Euro-Mediterranean University of Fez
- Type: Private, non-profit
- Established: 2014; 12 years ago
- Affiliation: Union for the Mediterranean
- Location: Fez, Morocco
- Campus: Suburban, eco-campus
- Website: ueuromed.org

= Euro-Mediterranean University of Fez =

Private university in Fez, Morocco

The Euro-Mediterranean University of Fez (UEMF) is a university located in Fez, Morocco. The university was created to foster academic cooperation between countries of the Euro-Mediterranean region. The project was approved by the Union for the Mediterranean (UfM) in 2012, and the institution officially opened in 2014.

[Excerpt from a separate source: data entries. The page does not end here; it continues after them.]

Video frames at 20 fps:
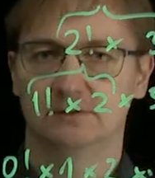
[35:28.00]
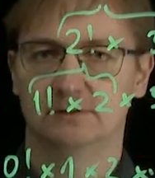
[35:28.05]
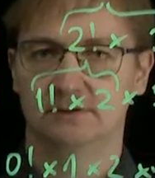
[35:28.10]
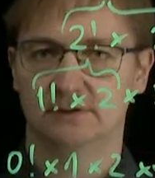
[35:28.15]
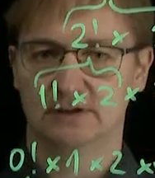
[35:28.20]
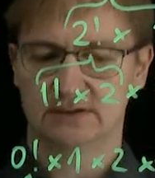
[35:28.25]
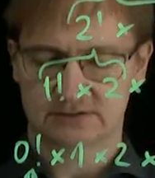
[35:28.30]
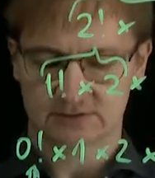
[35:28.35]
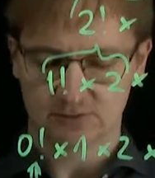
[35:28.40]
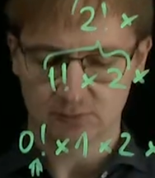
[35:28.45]

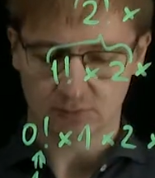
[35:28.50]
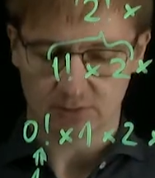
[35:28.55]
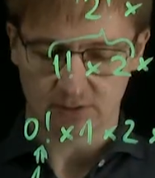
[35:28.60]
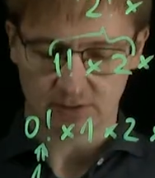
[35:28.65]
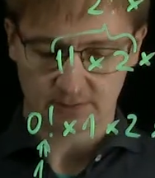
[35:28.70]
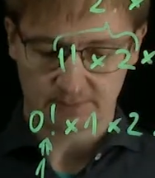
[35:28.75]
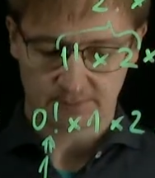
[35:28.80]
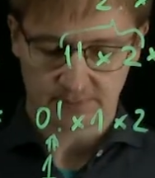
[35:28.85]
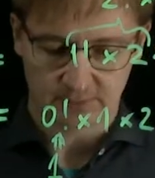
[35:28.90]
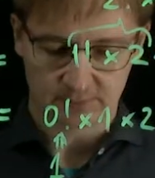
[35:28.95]
let's look
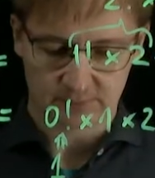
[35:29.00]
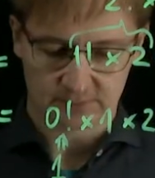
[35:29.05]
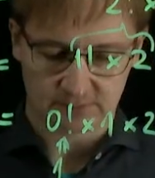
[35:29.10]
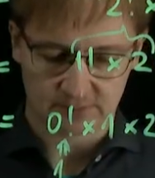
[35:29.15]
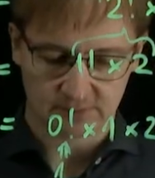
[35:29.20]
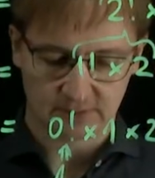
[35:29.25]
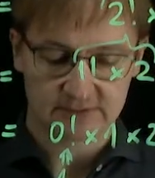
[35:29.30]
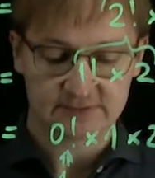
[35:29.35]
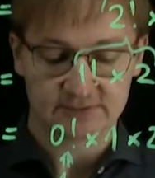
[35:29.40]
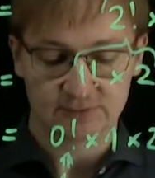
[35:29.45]

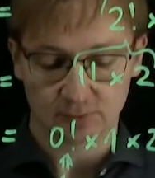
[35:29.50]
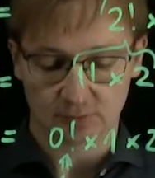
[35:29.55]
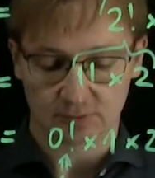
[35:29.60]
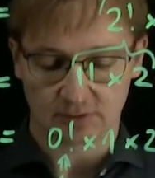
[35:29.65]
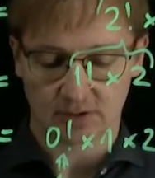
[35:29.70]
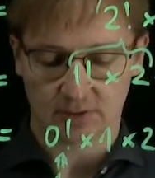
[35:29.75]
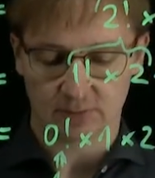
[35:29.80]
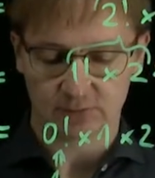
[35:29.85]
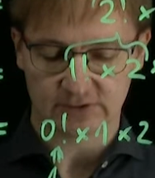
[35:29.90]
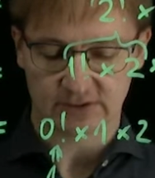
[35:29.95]

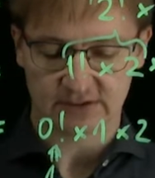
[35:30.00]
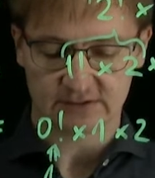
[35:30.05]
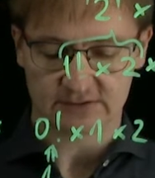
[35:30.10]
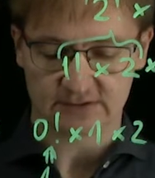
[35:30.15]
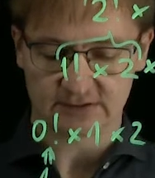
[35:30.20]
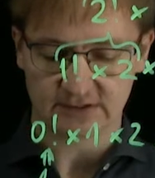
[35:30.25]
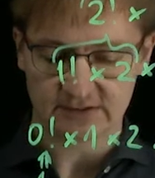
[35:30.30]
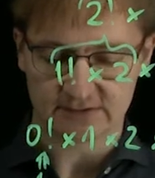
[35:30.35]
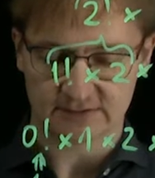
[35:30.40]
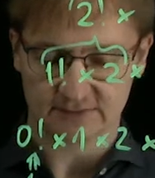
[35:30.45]
how the
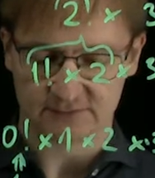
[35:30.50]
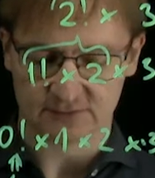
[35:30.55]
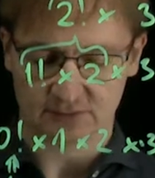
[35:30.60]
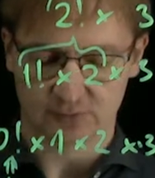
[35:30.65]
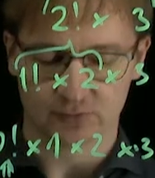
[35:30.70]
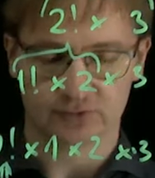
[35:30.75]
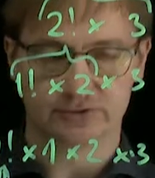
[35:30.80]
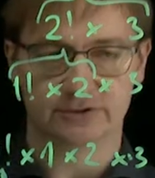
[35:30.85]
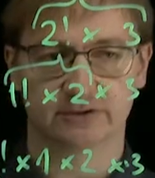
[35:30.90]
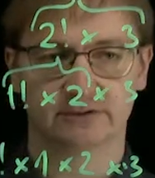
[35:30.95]
iterative
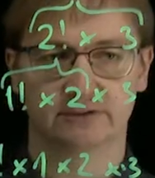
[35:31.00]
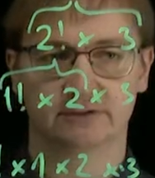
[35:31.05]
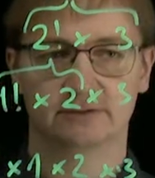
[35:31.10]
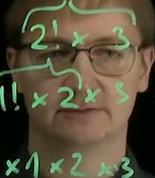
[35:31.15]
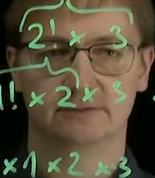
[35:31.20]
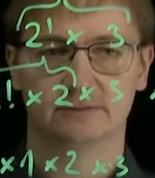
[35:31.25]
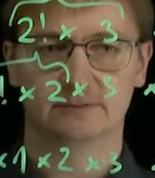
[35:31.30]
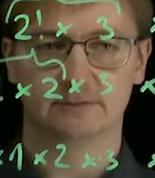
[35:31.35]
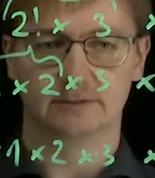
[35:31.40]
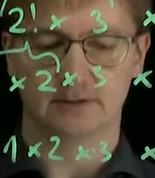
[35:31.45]
solution
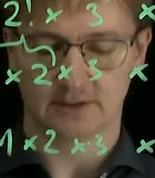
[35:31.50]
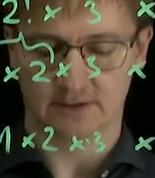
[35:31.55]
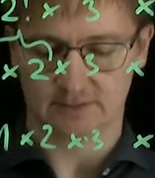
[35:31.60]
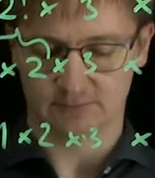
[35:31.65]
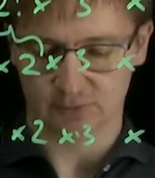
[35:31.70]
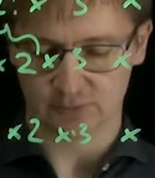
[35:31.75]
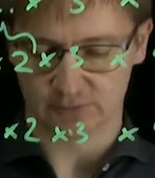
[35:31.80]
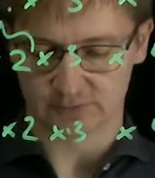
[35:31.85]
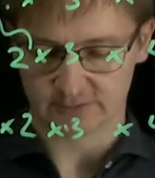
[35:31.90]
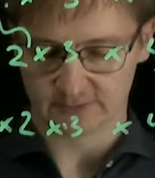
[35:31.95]

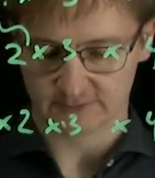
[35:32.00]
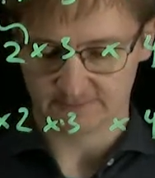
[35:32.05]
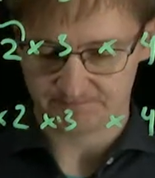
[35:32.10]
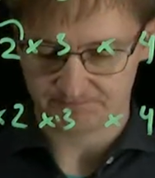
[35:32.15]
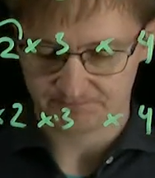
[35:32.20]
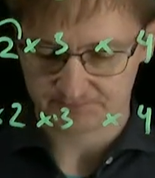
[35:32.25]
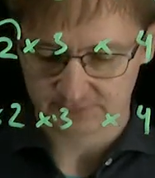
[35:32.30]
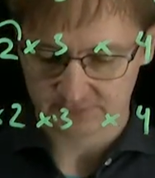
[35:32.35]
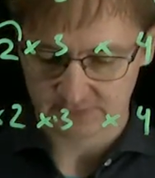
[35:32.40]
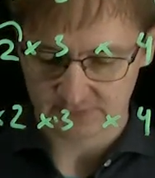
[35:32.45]
would
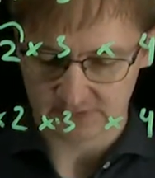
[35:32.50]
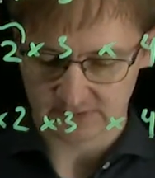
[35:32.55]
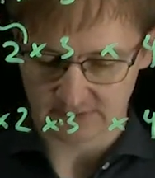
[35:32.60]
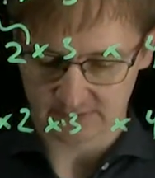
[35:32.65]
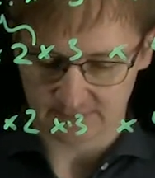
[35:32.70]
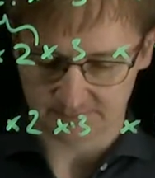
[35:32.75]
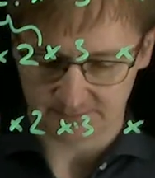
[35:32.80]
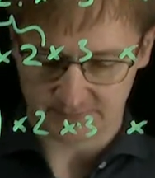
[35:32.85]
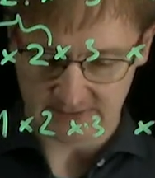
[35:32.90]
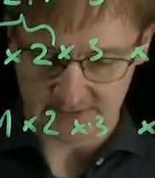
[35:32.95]

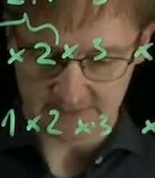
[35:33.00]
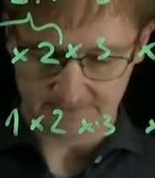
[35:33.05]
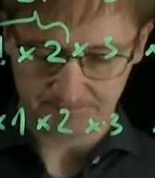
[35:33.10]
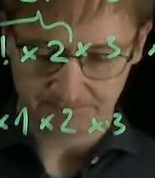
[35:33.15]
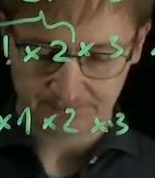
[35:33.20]
be.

The university is home to the Institut National des Sciences Appliquées Euro-Méditerranée (INSA Euro-Méditerranée), an engineering school established in partnership with the French Institut national des sciences appliquées (Groupe INSA), one of the largest networks of engineering institutions in France.

== History ==
The idea for the Euro-Mediterranean University of Fez originated as part of a broader initiative to promote regional cooperation through education, research, and intercultural dialogue. The project was officially endorsed by the 43 member states of the Union for the Mediterranean in July 2012. The university was designed to serve as a platform for collaboration between institutions from Europe and the southern Mediterranean, with a particular focus on innovation and sustainable development.

The university opened its doors in 2014. It has since developed a number of academic programs and partnerships, including joint degrees and research collaborations.